- _WHAT THE TASK REQUIRES_
Please write out every entry below exactly, leaving out any pictures.

- _GIVEN INFORMATION_
┌──

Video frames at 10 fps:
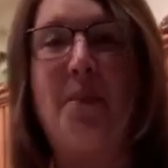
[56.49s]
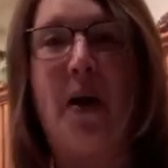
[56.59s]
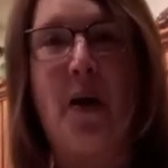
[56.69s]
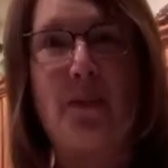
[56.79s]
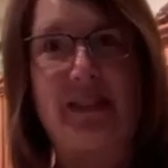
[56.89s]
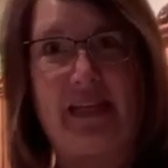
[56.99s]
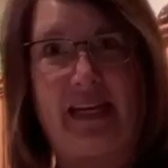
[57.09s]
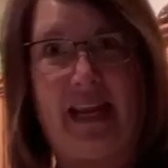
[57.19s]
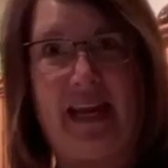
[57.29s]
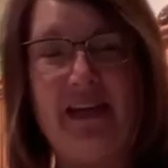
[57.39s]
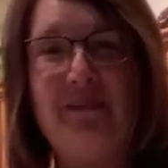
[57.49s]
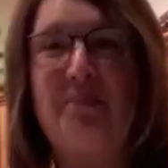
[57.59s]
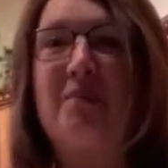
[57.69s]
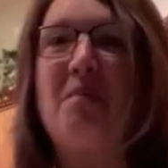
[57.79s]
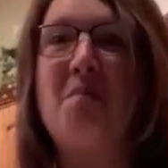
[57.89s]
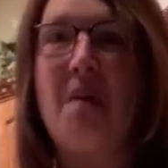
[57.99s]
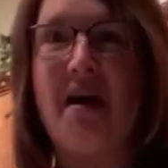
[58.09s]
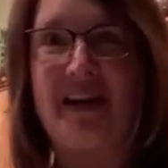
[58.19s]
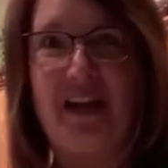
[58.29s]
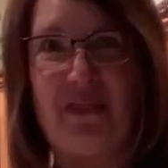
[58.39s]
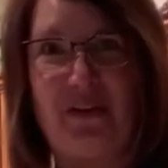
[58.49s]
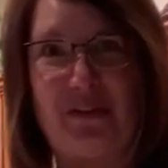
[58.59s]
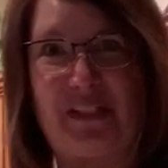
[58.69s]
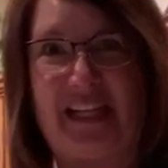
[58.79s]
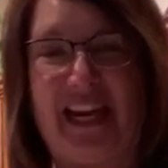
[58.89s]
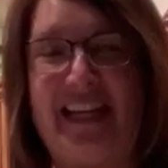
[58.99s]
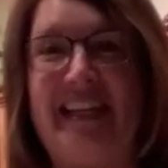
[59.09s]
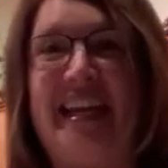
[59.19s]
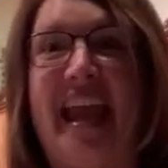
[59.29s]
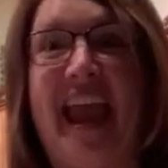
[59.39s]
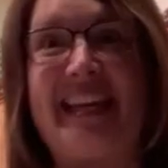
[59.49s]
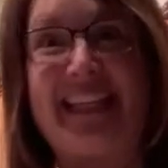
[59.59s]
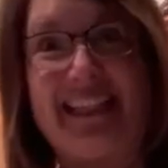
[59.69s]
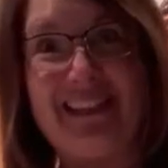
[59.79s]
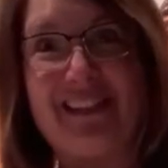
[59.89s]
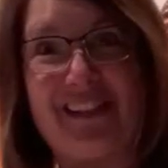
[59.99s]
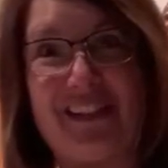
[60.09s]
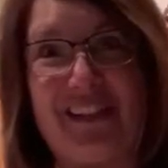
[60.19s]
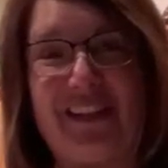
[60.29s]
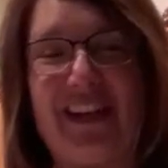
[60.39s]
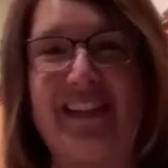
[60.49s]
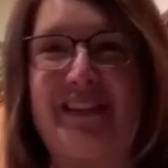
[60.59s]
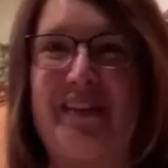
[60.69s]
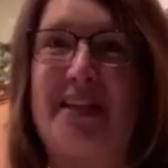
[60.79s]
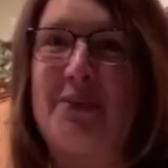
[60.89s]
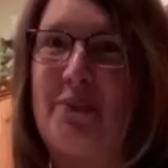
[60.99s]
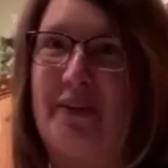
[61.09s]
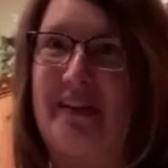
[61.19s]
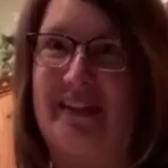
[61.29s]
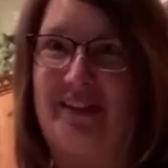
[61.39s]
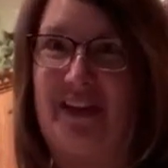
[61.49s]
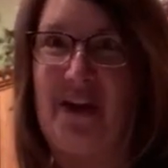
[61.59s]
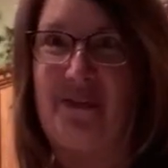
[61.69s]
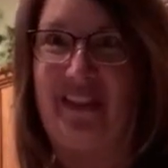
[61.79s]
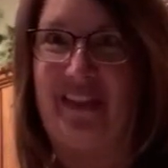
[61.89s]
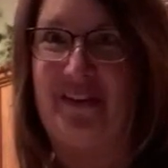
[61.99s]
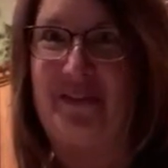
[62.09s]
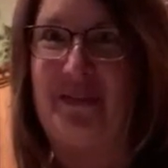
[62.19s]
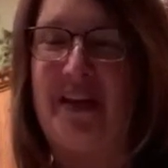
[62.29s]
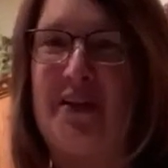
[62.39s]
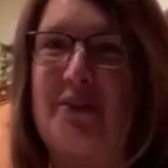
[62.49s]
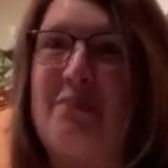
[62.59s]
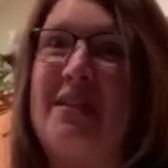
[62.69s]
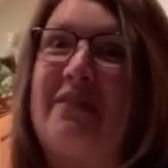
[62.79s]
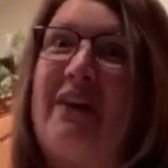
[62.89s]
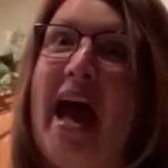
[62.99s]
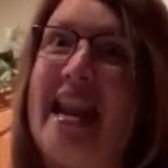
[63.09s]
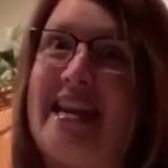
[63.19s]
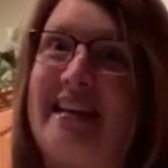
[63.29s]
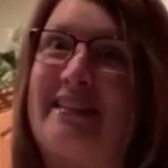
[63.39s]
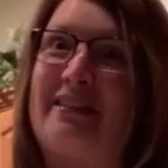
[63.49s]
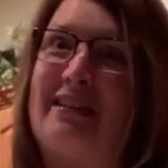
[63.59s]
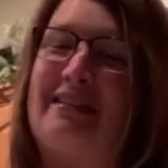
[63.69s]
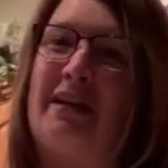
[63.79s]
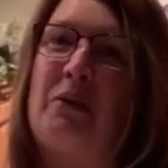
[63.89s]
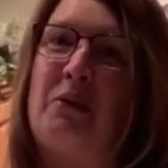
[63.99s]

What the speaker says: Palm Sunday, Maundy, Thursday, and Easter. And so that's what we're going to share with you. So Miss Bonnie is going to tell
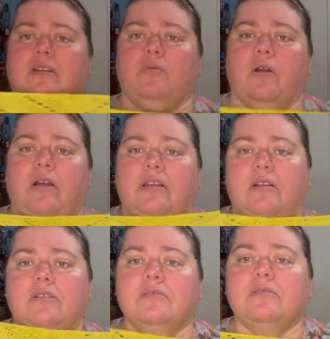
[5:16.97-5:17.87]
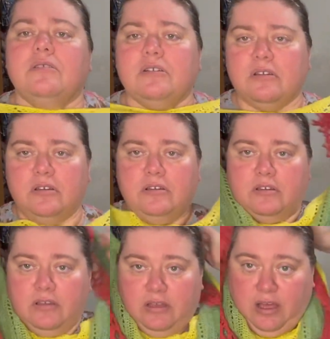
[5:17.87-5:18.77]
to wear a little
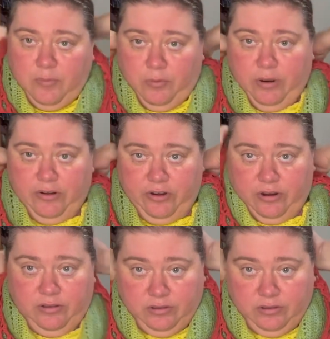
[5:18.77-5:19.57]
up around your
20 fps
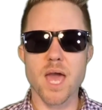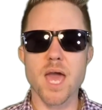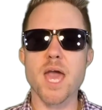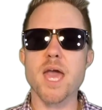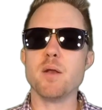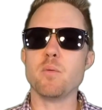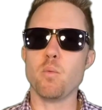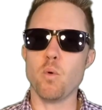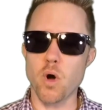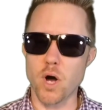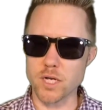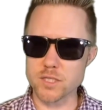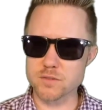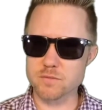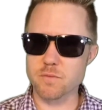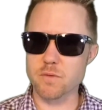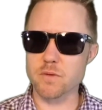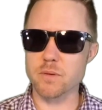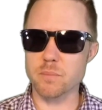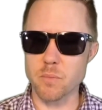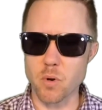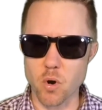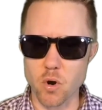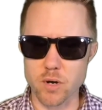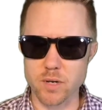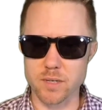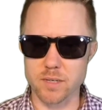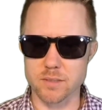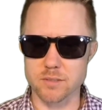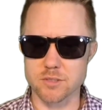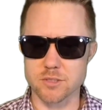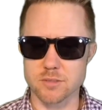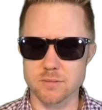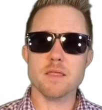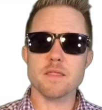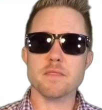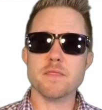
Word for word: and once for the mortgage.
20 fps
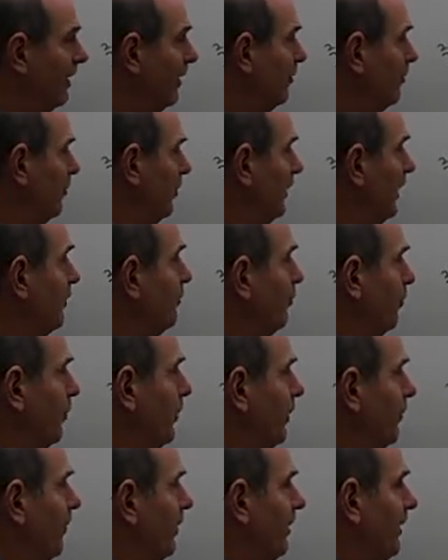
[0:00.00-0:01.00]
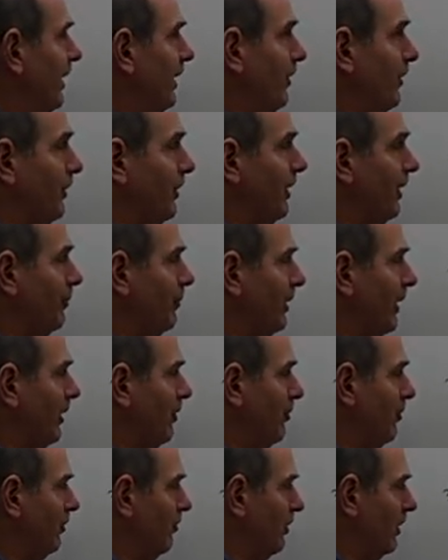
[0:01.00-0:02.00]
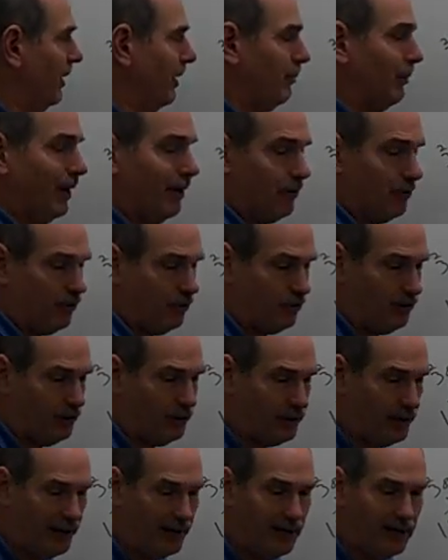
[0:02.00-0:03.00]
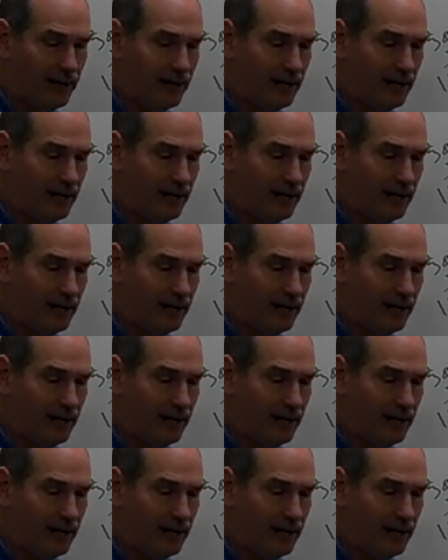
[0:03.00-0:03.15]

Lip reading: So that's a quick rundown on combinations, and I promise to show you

└──

- _ANSWER AREA_
Video frames at 10 fps:
[56.49s]
[56.59s]
[56.69s]
[56.79s]
[56.89s]
[56.99s]
[57.09s]
[57.19s]
[57.29s]
[57.39s]
[57.49s]
[57.59s]
[57.69s]
[57.79s]
[57.89s]
[57.99s]
[58.09s]
[58.19s]
[58.29s]
[58.39s]
[58.49s]
[58.59s]
[58.69s]
[58.79s]
[58.89s]
[58.99s]
[59.09s]
[59.19s]
[59.29s]
[59.39s]
[59.49s]
[59.59s]
[59.69s]
[59.79s]
[59.89s]
[59.99s]
[60.09s]
[60.19s]
[60.29s]
[60.39s]
[60.49s]
[60.59s]
[60.69s]
[60.79s]
[60.89s]
[60.99s]
[61.09s]
[61.19s]
[61.29s]
[61.39s]
[61.49s]
[61.59s]
[61.69s]
[61.79s]
[61.89s]
[61.99s]
[62.09s]
[62.19s]
[62.29s]
[62.39s]
[62.49s]
[62.59s]
[62.69s]
[62.79s]
[62.89s]
[62.99s]
[63.09s]
[63.19s]
[63.29s]
[63.39s]
[63.49s]
[63.59s]
[63.69s]
[63.79s]
[63.89s]
[63.99s]

What the speaker says: Palm Sunday, Maundy, Thursday, and Easter. And so that's what we're going to share with you. So Miss Bonnie is going to tell
[5:16.97-5:17.87]
[5:17.87-5:18.77]
to wear a little
[5:18.77-5:19.57]
up around your
20 fps
Word for word: and once for the mortgage.
20 fps
[0:00.00-0:01.00]
[0:01.00-0:02.00]
[0:02.00-0:03.00]
[0:03.00-0:03.15]

Lip reading: So that's a quick rundown on combinations, and I promise to show you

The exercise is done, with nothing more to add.